**How to complete this task:** The copy you give must match the records exactly, except that it holds no images.

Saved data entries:

◇ ◇ ◇ ◇ ◇

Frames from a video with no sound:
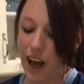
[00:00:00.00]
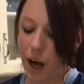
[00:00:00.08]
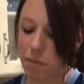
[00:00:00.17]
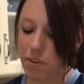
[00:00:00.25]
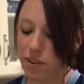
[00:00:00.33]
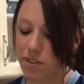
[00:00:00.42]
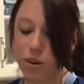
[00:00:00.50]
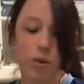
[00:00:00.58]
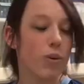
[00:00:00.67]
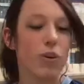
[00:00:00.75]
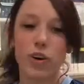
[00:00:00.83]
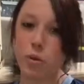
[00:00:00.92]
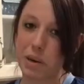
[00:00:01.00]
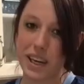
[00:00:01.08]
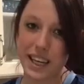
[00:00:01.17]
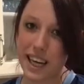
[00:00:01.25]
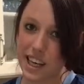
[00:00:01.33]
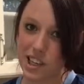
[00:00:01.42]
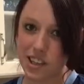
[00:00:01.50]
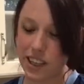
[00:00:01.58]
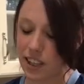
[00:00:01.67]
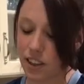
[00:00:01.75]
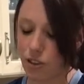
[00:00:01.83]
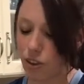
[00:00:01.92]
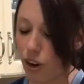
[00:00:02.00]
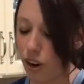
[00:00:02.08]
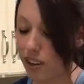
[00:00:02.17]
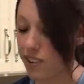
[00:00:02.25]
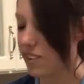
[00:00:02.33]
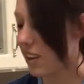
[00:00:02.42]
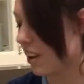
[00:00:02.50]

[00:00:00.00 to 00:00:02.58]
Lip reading: There's no oral medication like the dogs.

◇ ◇ ◇ ◇ ◇

**Your response:**
Frames from a video with no sound:
[00:00:00.00]
[00:00:00.08]
[00:00:00.17]
[00:00:00.25]
[00:00:00.33]
[00:00:00.42]
[00:00:00.50]
[00:00:00.58]
[00:00:00.67]
[00:00:00.75]
[00:00:00.83]
[00:00:00.92]
[00:00:01.00]
[00:00:01.08]
[00:00:01.17]
[00:00:01.25]
[00:00:01.33]
[00:00:01.42]
[00:00:01.50]
[00:00:01.58]
[00:00:01.67]
[00:00:01.75]
[00:00:01.83]
[00:00:01.92]
[00:00:02.00]
[00:00:02.08]
[00:00:02.17]
[00:00:02.25]
[00:00:02.33]
[00:00:02.42]
[00:00:02.50]

[00:00:00.00 to 00:00:02.58]
Lip reading: There's no oral medication like the dogs.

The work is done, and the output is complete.